[Dataset entries]
========================================

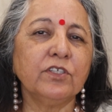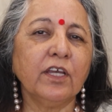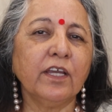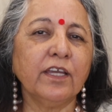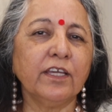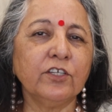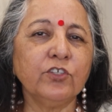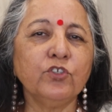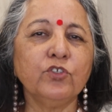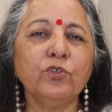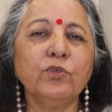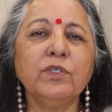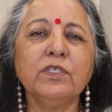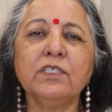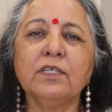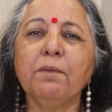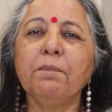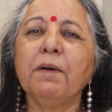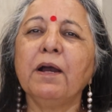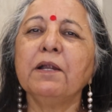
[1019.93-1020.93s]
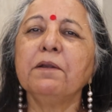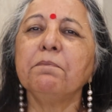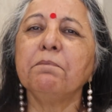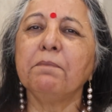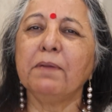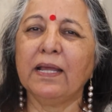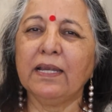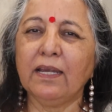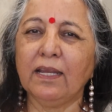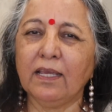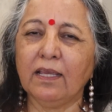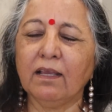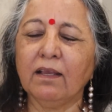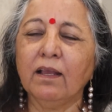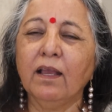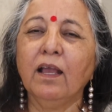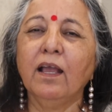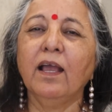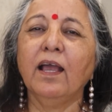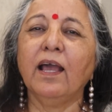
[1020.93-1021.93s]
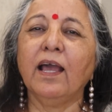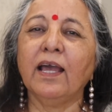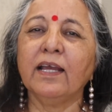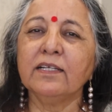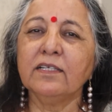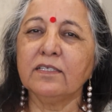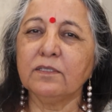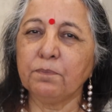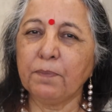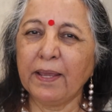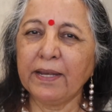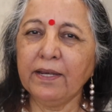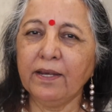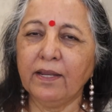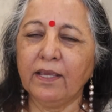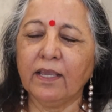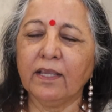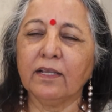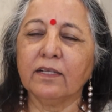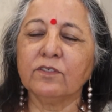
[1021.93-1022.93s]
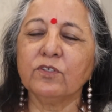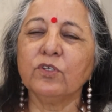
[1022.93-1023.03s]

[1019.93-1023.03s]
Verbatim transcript: The issue is about money and spending.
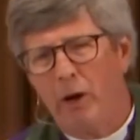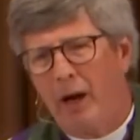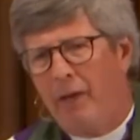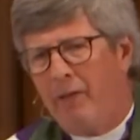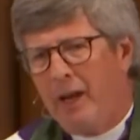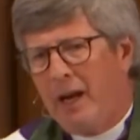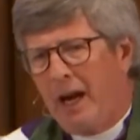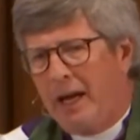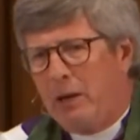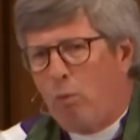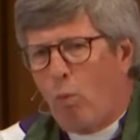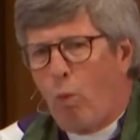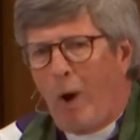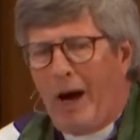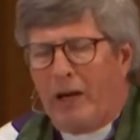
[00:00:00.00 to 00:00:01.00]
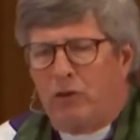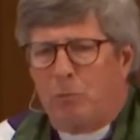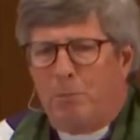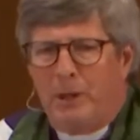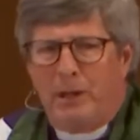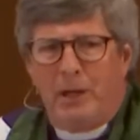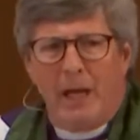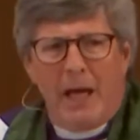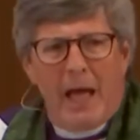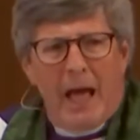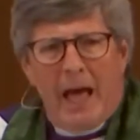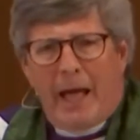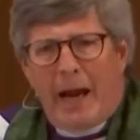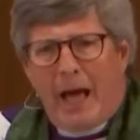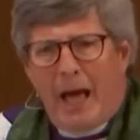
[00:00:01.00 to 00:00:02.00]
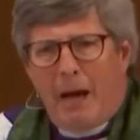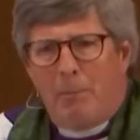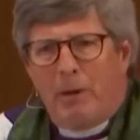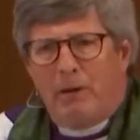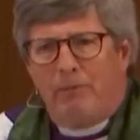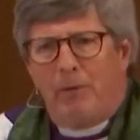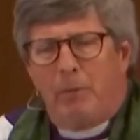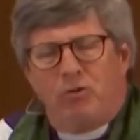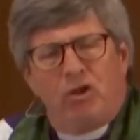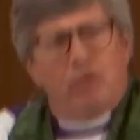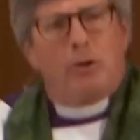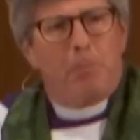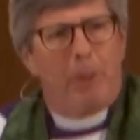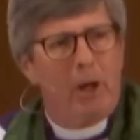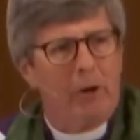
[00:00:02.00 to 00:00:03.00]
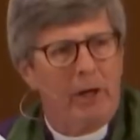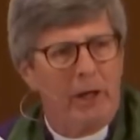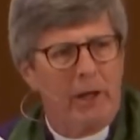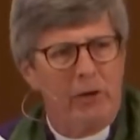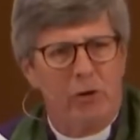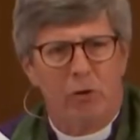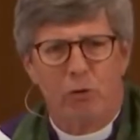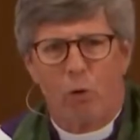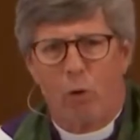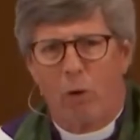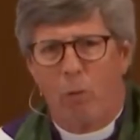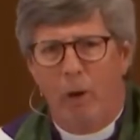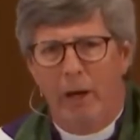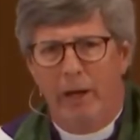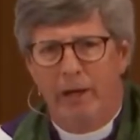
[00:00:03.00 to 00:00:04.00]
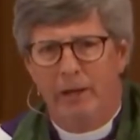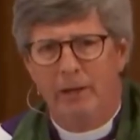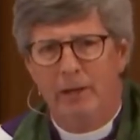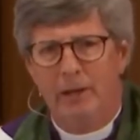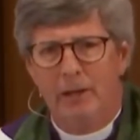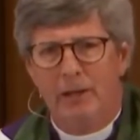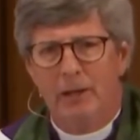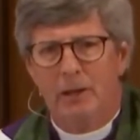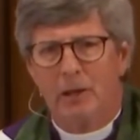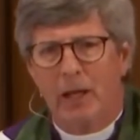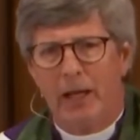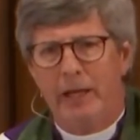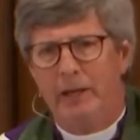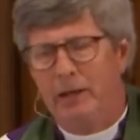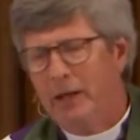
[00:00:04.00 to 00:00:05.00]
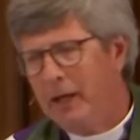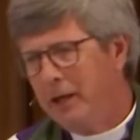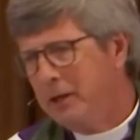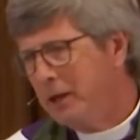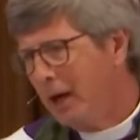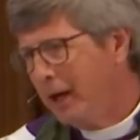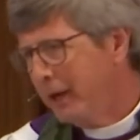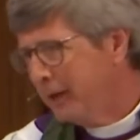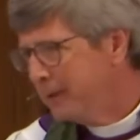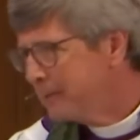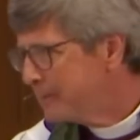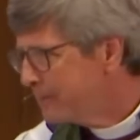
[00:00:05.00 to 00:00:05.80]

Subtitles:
and the night watchman had a habit of just appearing in your doorway late at night.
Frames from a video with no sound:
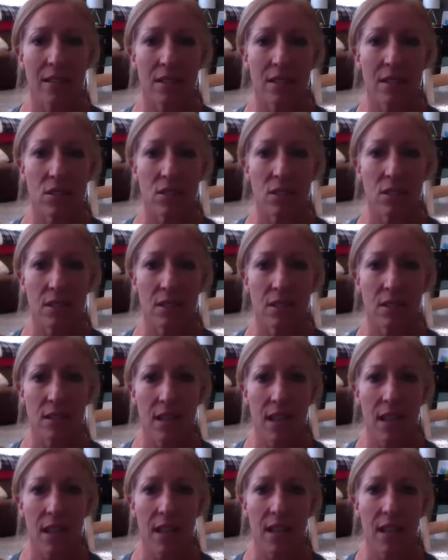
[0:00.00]
Just
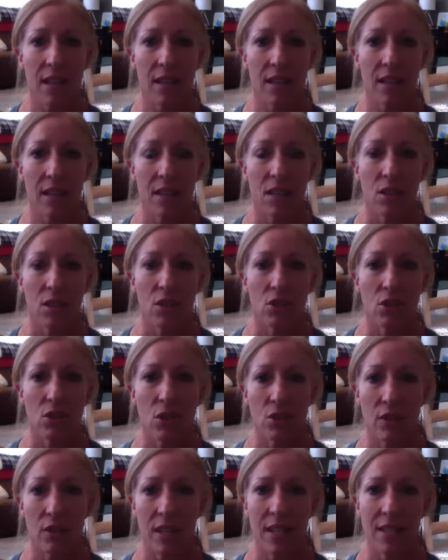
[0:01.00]
stay and
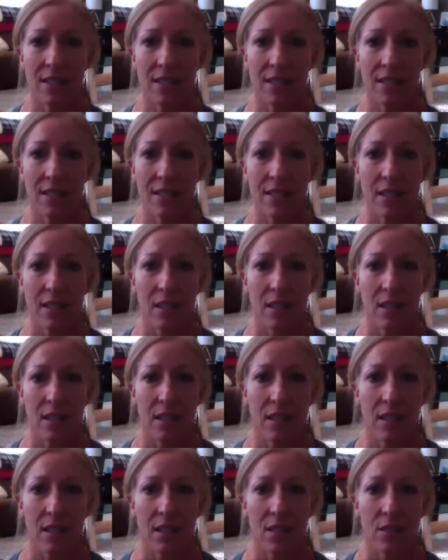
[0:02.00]
notice
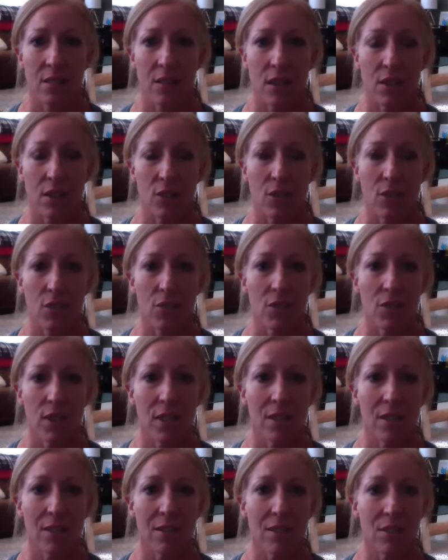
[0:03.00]
how you
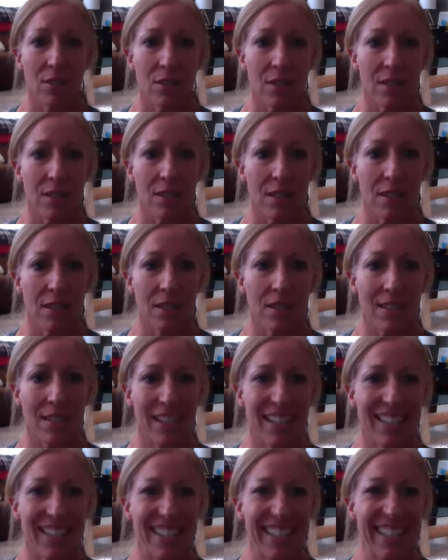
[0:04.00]
feel, notice
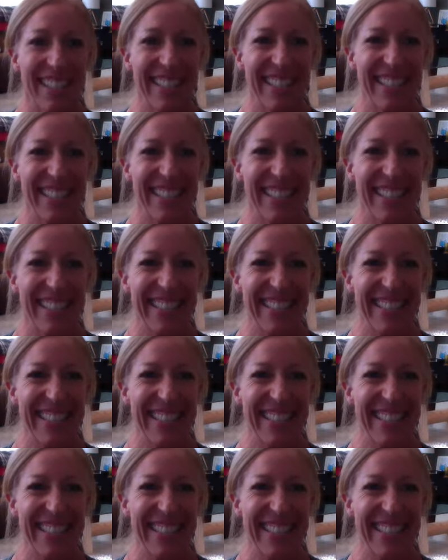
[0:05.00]
sensations.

========================================

» Problem description:
Reproduce each entry word for word and cut the images.

» Finished task:
[1019.93-1020.93s]
[1020.93-1021.93s]
[1021.93-1022.93s]
[1022.93-1023.03s]

[1019.93-1023.03s]
Verbatim transcript: The issue is about money and spending.
[00:00:00.00 to 00:00:01.00]
[00:00:01.00 to 00:00:02.00]
[00:00:02.00 to 00:00:03.00]
[00:00:03.00 to 00:00:04.00]
[00:00:04.00 to 00:00:05.00]
[00:00:05.00 to 00:00:05.80]

Subtitles:
and the night watchman had a habit of just appearing in your doorway late at night.
Frames from a video with no sound:
[0:00.00]
Just
[0:01.00]
stay and
[0:02.00]
notice
[0:03.00]
how you
[0:04.00]
feel, notice
[0:05.00]
sensations.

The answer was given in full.